AEI visiting fellow Roslyn Layton said, “The FCC has chosen to classify broadband under the regulations of the monopoly telephone era, a sharp reversal of its policy that allowed broadband to be relatively free from regulation. In so doing, the FCC opens the Internet to hundreds of rules and provisions. Anything that the FCC deems a telecommunications service, ‘transmission between or among points specified by the user, of information of the user’s choosing,’ could be regulated. The FCC has also created the ability to hear disputes and bring actions against companies using a ‘standard of conduct’ clause. Interconnection may be the first battle.”

That part — that interconnection agreements are a battle waiting to happen — is probably true. Tensions have been running high between key players (like Netflix and Comcast) in the interconnection space for many months and those fires are unlikely to douse themselves as time goes on.

However, many of the other claims by net neutrality opponents are, well, more on the side of myth than on the side of fact.

The FCC has itself created a mythbusting, fact vs. fiction rundown of the most popular objections to the open internet rule.

In response to the popular claim that Title II is “utility regulation,” for example, the FCC says: “There is no ‘utility-style’ regulation. The Order bars the kinds of tariffing, rate regulation, unbundling requirements and administrative burdens that are the hallmarks of traditional utility regulation.”

The FCC also addresses the accusations of rate regulation (there is none) and the imposition of new taxes and fees (there are none of those either) before jumping into the most frequent accusation: “government takeover of the internet.”

“The order,” the FCC reiterates, “does not regulate the internet.”

The Commission continues:

As for the repeated accusations that a future FCC could change the rule, to make it either more or less strict? Well, yes. They could, but not without the public knowing about it.

The FCC can undertake the rulemaking  process whenever it sees fit, to amend any of its existing rules, or to create new ones. That’s what regulatory agencies do: they create, amend, and sometimes repeal or overturn regulations.

But it would indeed have to be the rulemaking process. The current order doesn’t have expiration dates built in. There is no note saying, “We forbear from this section temporarily until we no longer feel like it and can change our minds when the political winds blow elsewhere.” The order says: We forbear from this section.

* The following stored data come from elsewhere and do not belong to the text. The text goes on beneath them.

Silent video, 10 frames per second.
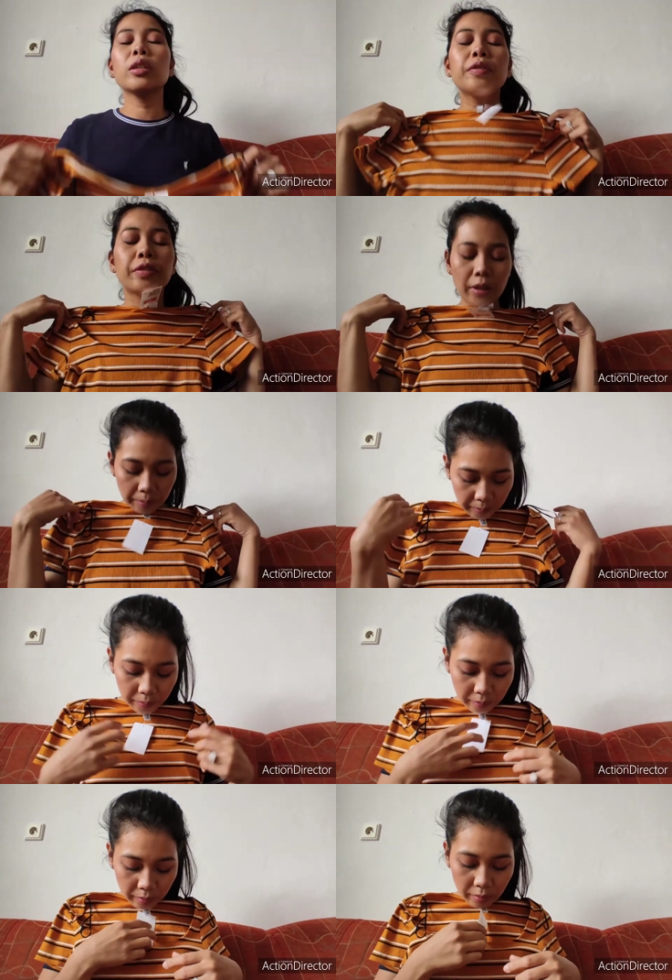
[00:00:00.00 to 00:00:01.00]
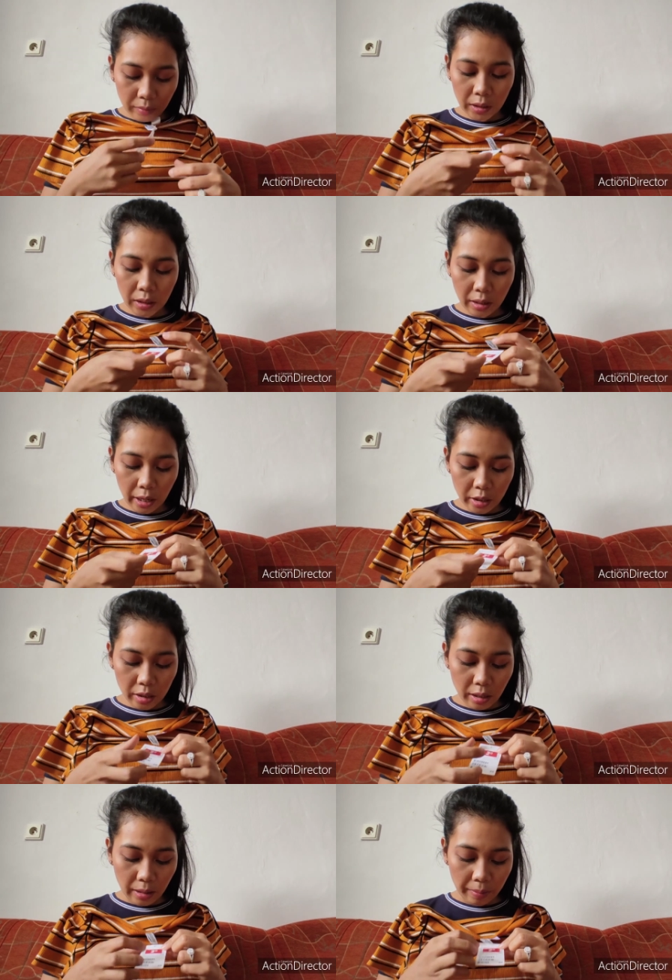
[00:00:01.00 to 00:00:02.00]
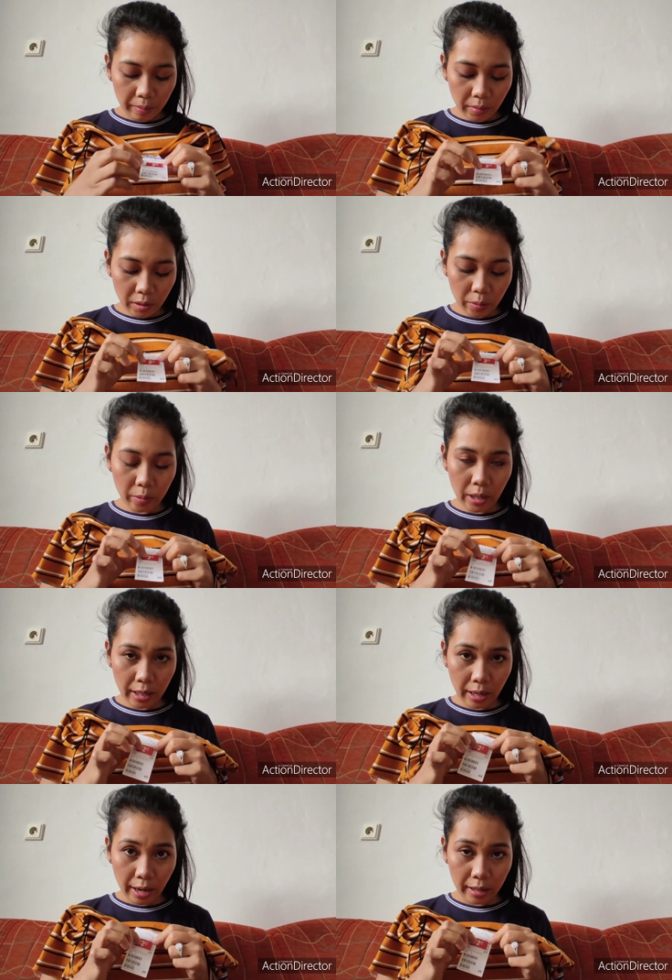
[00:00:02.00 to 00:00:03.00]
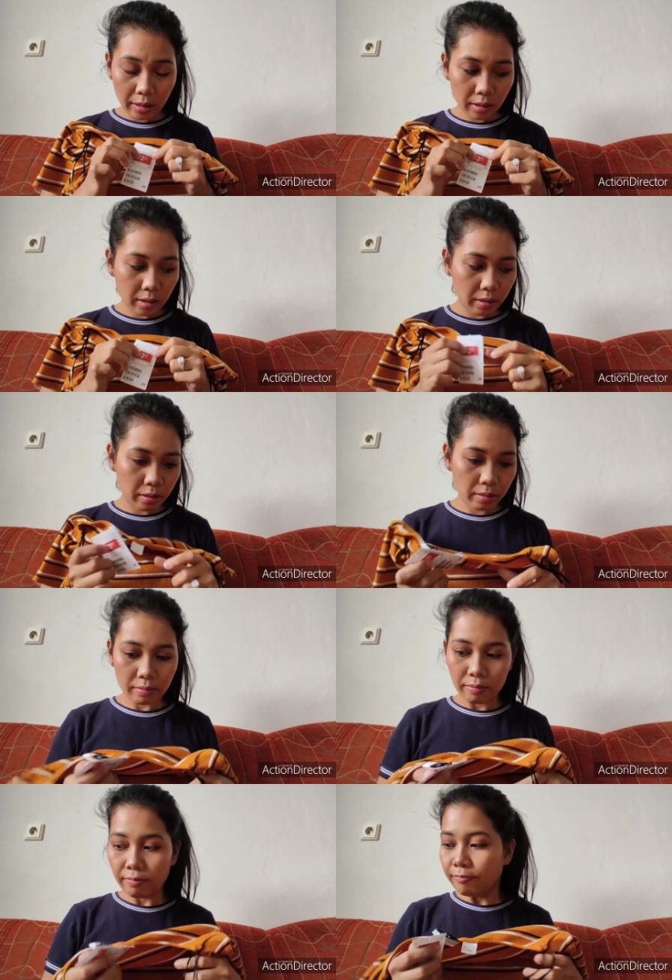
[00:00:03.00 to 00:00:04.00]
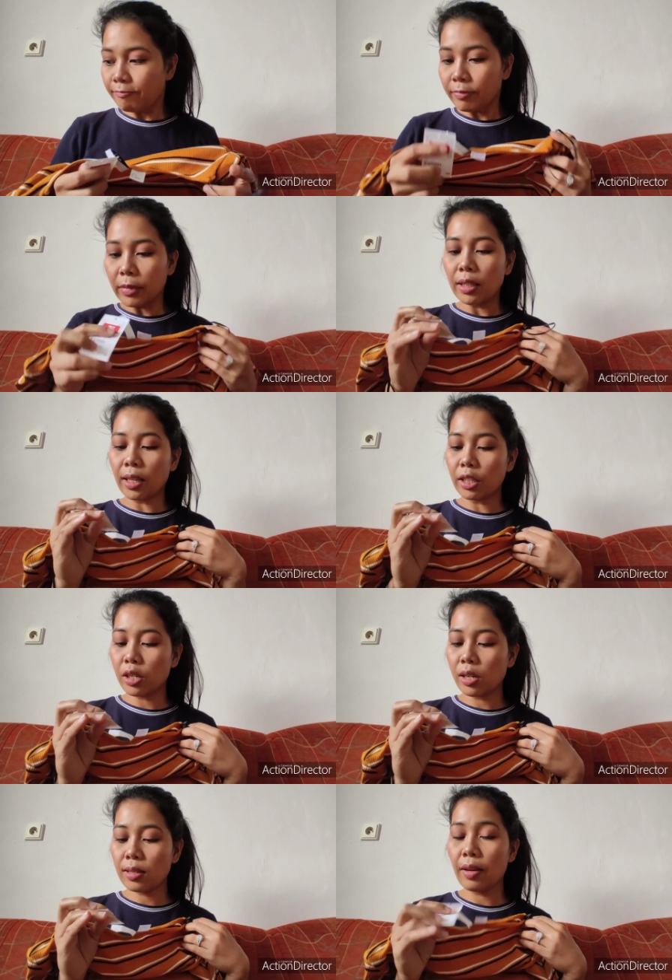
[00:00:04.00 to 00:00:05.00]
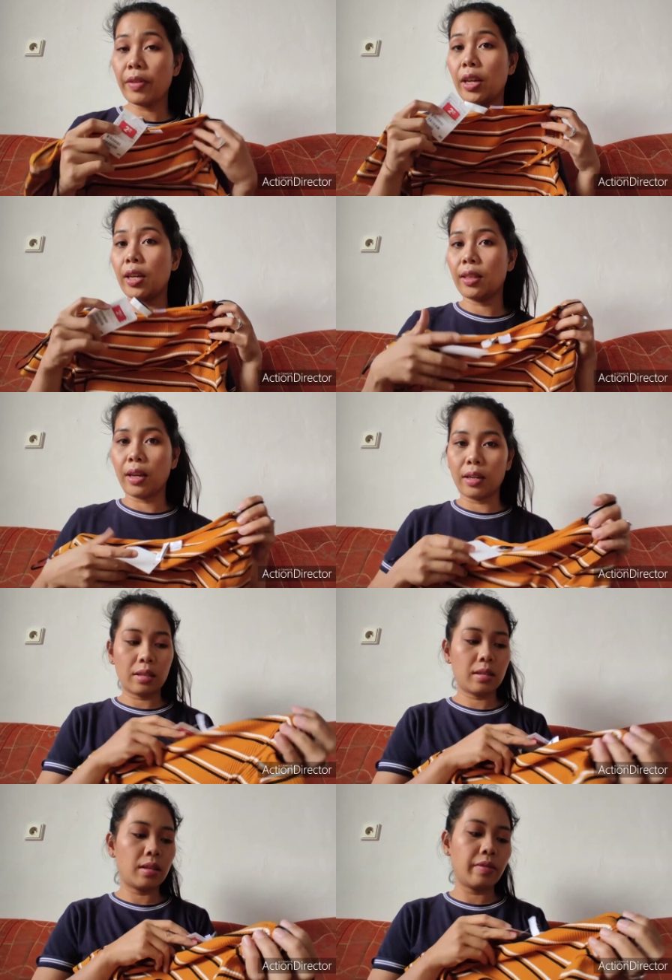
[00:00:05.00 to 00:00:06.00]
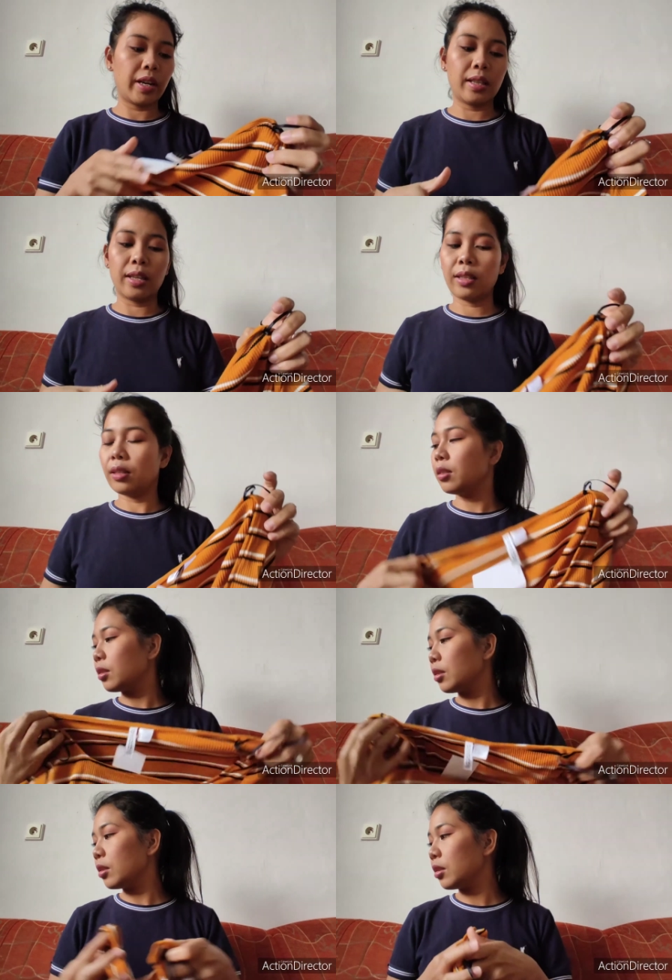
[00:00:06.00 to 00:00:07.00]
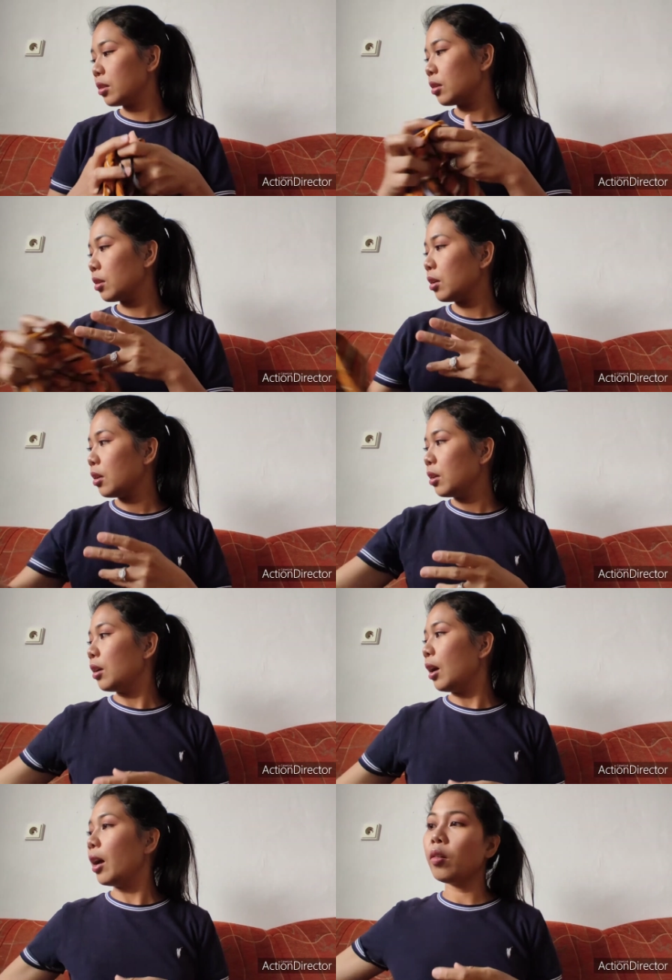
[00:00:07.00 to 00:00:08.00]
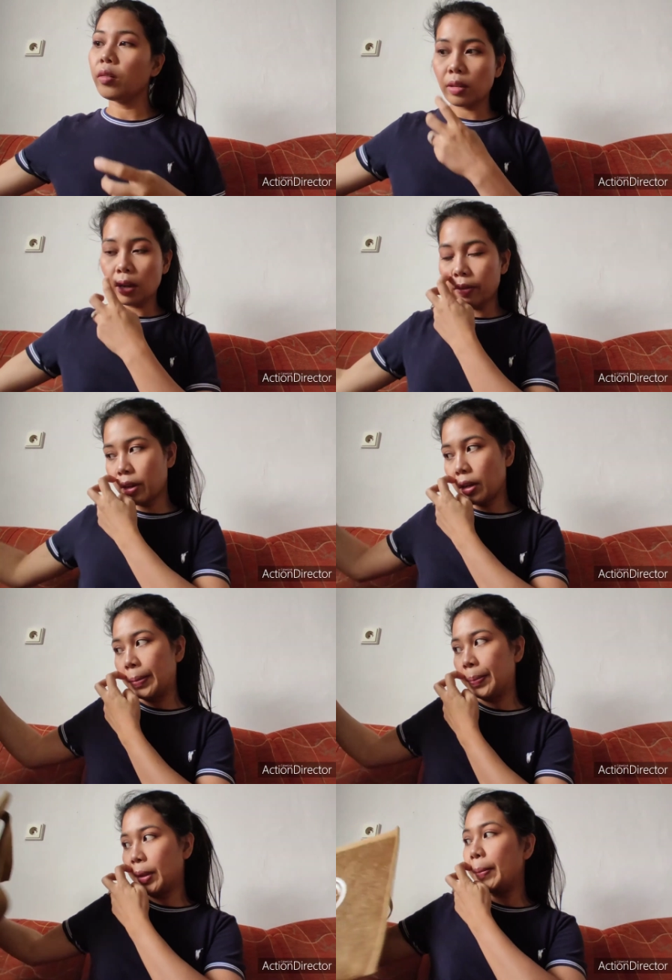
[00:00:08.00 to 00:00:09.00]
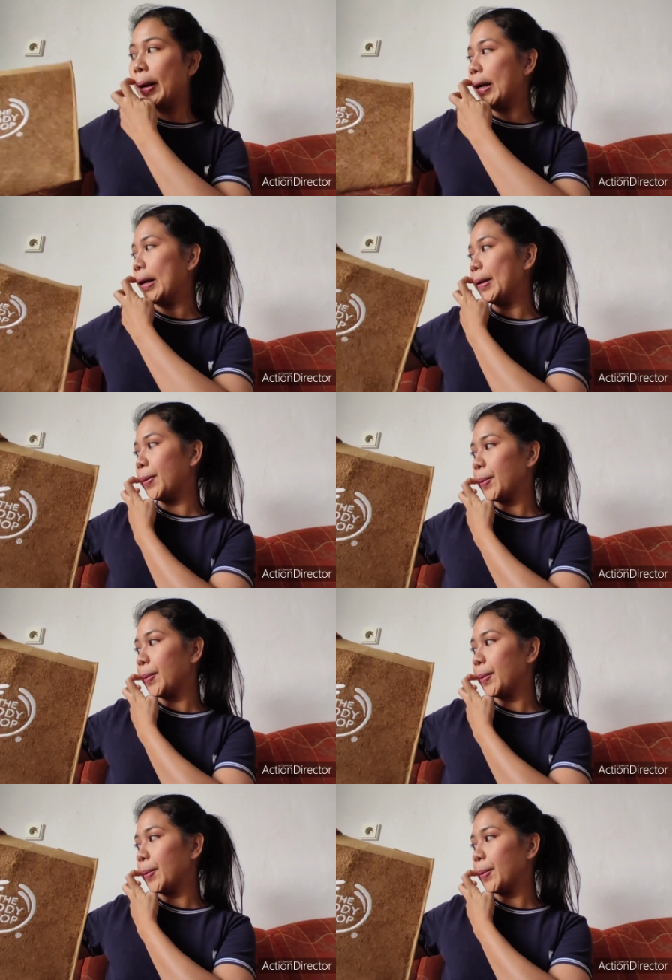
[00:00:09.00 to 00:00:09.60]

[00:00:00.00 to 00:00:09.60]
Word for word: shirt from H&M, 299. Dati siyang 799. It's divided. I also have a bag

The FCC is in some ways the picture of inertia: when its mind is made up, it stays that way unless acted upon by an outside force — like, say, the Verizon lawsuit that got the 2010 open internet rule thrown out.

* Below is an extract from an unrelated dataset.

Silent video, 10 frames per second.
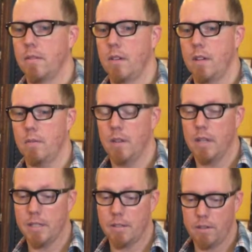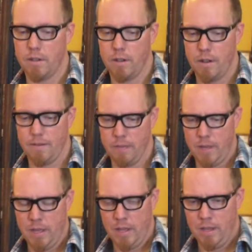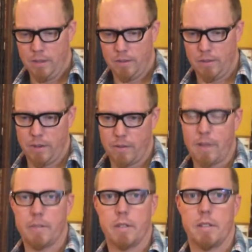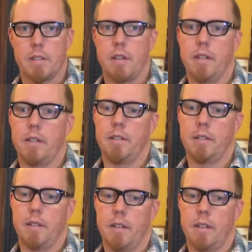Okay, well, I started off doing graphic design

Mobile voice service, as members of the FCC often point out, has been regulated under Title II for 20 years, and while control of the FCC has changed hands plenty of times since the mid-’90s — as has the political party in control of the White House — no FCC Chair has spontaneously decided to change the rules to add rate regulation.

If a future FCC wants to change something about the open internet order, they can go through the process again. They always could.

But just because a future regulator might want to endure the onerous process of amending the neutrality rules that is no reason to not have strong consumer and business protections in the here and now.